There has to be equilibrium or it's a policy that will drive down worker wages, increase the wealth of the 1%, and leave the United States crowded and poor.
You didn't answer the question clearly. It seems your answer obliquely is that you don't want it for yourself, you want it because it'd benefit the immigrants.
>They don't bite.
I grew up in a class of around 50% children of immigrants. I'm aware that they don't bite.
But, it's nice of you to instantly assume that I'm a xenophobic person just because I question your policy ideas on immigration. Of course the person who wants 20x immigration would assume the same thing about you, and then you're in the left-wing purity spiral. So let's just leave off the insinuations of personal flaws, okay?
>the target should be, if someone wants to come here and make a better life for themselves, they should be able to.
Your basic goal of helping the world is good. But your convictions have completely disconnected you from the strictures of reality.
Your goal isn't coherent. If your target is 5x immigration, then you're not even close to your stated goal of accepting everyone who wants to come. 5x immigration would be about 5 million per year. Africa alone adds 30 million people per year via births over deaths. If 1/3 of those want to enter, then you haven't even absorbed most of the population growth of one continent, much less helped existing Africans, or anyone from anywhere else.
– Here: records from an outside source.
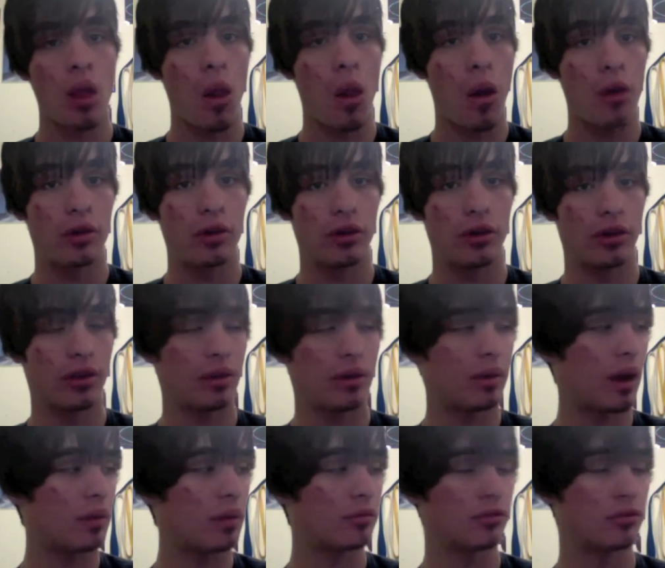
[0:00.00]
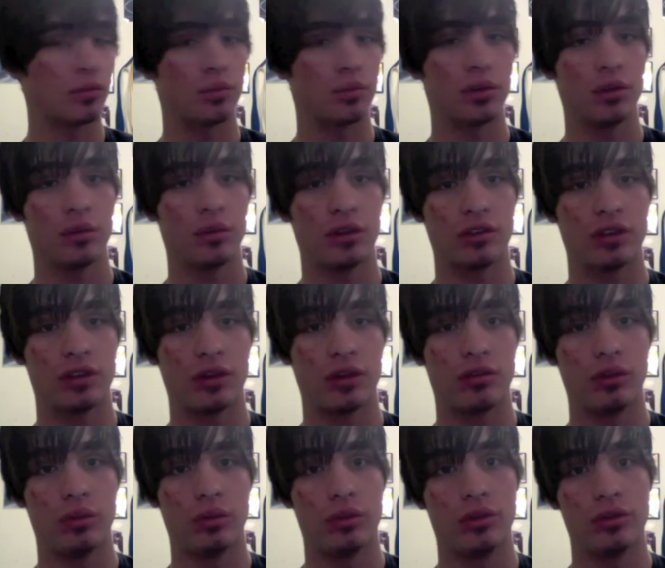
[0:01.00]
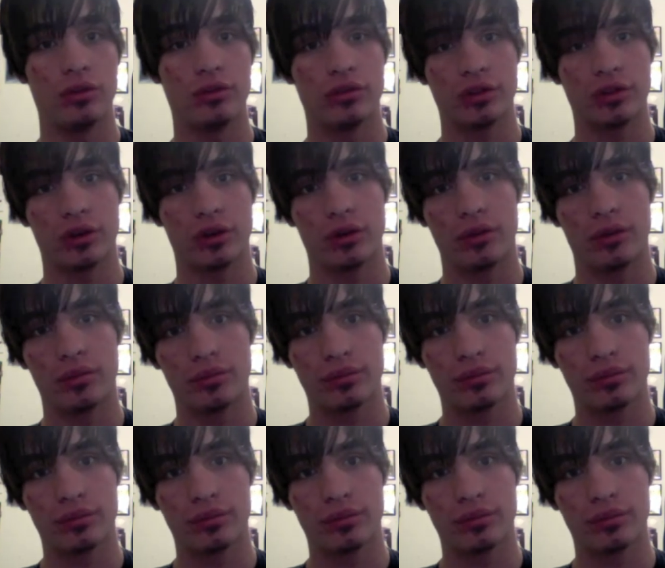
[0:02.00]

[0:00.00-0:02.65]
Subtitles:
you know that happens with pretty much every boot. SoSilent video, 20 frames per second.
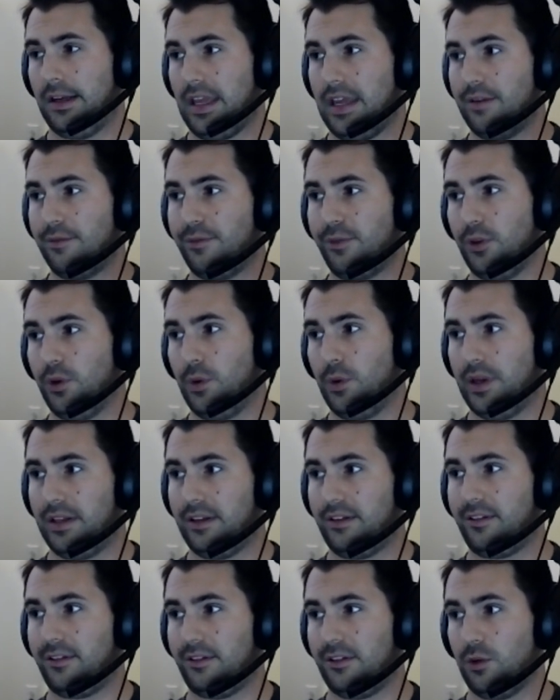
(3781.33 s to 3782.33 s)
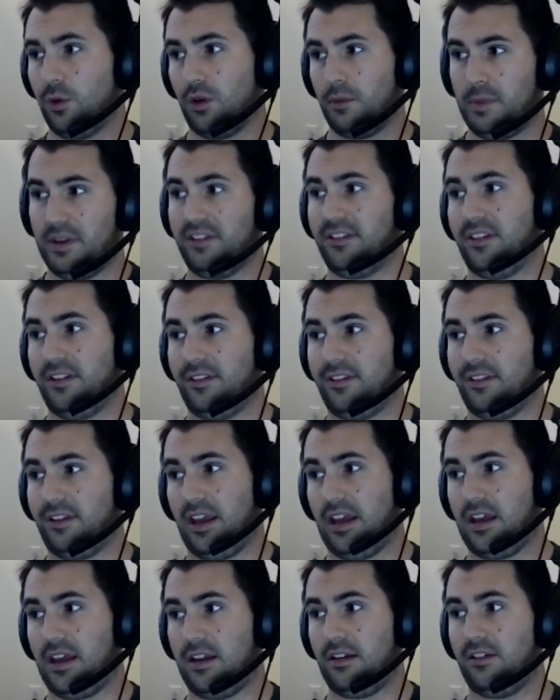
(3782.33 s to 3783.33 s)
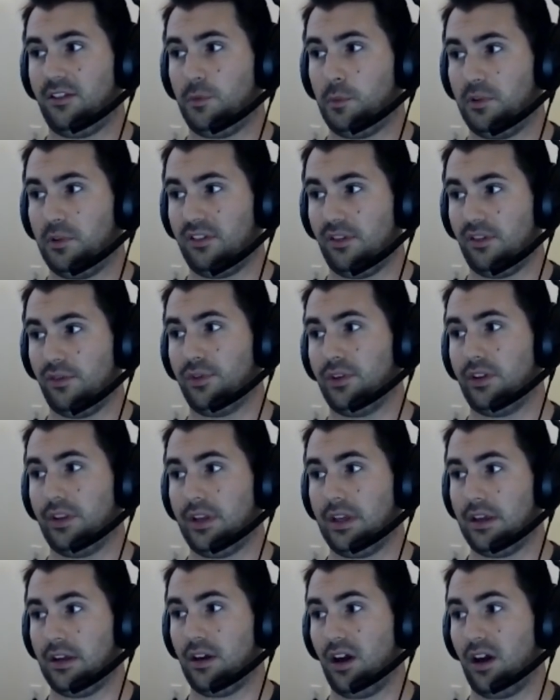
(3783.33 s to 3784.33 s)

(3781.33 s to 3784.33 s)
influence your business and specifically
The entire Western world (USA, Canada, Australia, Europe) is about 15% of the world population. It is simply impossible that 15% of the people can save 85% of the people by absorbing them. Even if only, say, a third want to come, it's simply mean dissolving Western countries and leaving the third world without any help or guidance at all.
If your goal is to help people in other countries - which is a good goal - you need to start approaching it with solutions that can actually work. We have to help them grow where they're planted.
>If someone is willing to leave their country and move to America, we can make it work and it can be a win-win for both sides.
This is such a fairy tale. Not every person in the world shares your values. What if that person hates democracy and want to usher in a global theocracy?
1. People contribute to the economy. More people means the economy grows faster.
2. Lots of people would come to USA if it was easier for them to do so.
Of course if you are China or other USA competitor, you want low USA immigration, so that people stay in your country, and grow your economy instead.